[Stored data]
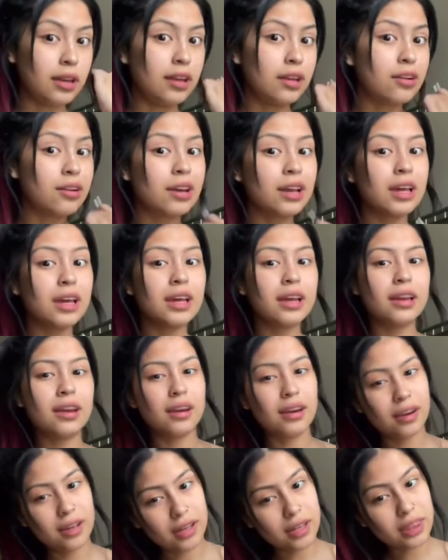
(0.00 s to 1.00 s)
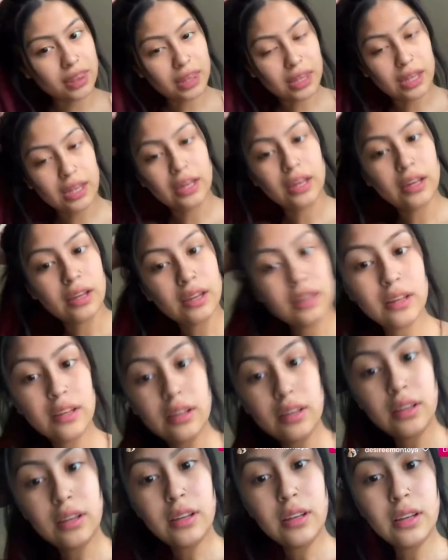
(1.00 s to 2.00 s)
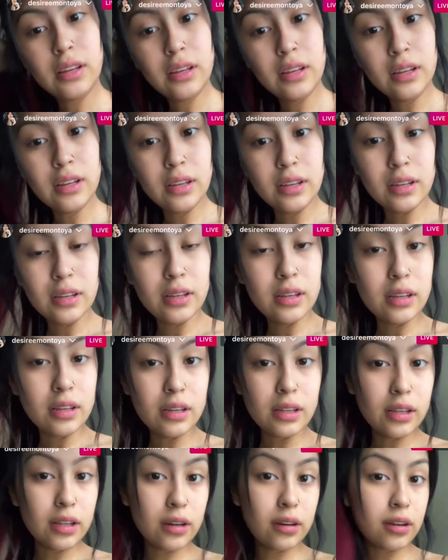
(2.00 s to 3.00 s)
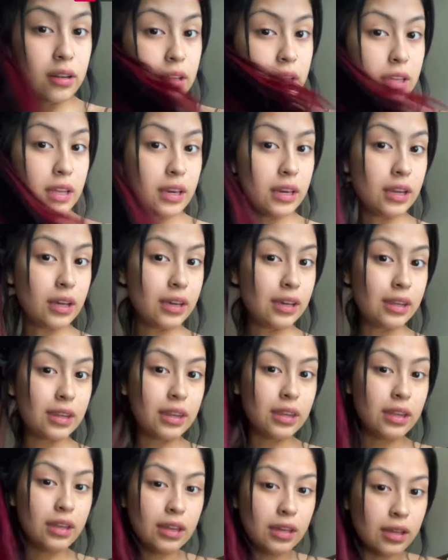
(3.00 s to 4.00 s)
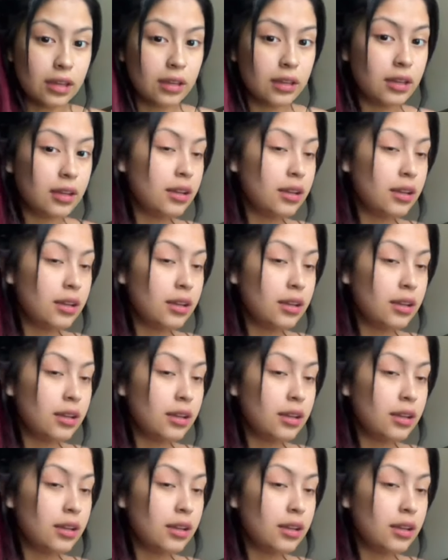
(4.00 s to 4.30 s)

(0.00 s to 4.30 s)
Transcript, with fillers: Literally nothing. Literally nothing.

---

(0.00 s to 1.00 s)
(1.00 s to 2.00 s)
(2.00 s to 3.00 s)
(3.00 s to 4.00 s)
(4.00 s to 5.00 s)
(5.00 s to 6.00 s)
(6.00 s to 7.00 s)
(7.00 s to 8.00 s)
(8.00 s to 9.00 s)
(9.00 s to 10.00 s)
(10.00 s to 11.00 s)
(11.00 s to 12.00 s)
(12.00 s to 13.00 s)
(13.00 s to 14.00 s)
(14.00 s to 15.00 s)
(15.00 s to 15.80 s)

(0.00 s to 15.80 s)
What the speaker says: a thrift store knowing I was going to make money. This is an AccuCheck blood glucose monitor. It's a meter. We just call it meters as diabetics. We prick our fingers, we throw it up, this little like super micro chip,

WHAT THIS TASK INVOLVES: Please copy, exactly and with nothing else, the lines above beginning at the line that has "(4.00 s to 4.30 s)" and ending with the line that has "Transcript, with fillers: Literally".

WRITTEN RESPONSE:
(4.00 s to 4.30 s)

(0.00 s to 4.30 s)
Transcript, with fillers: Literally nothing. Literally nothing.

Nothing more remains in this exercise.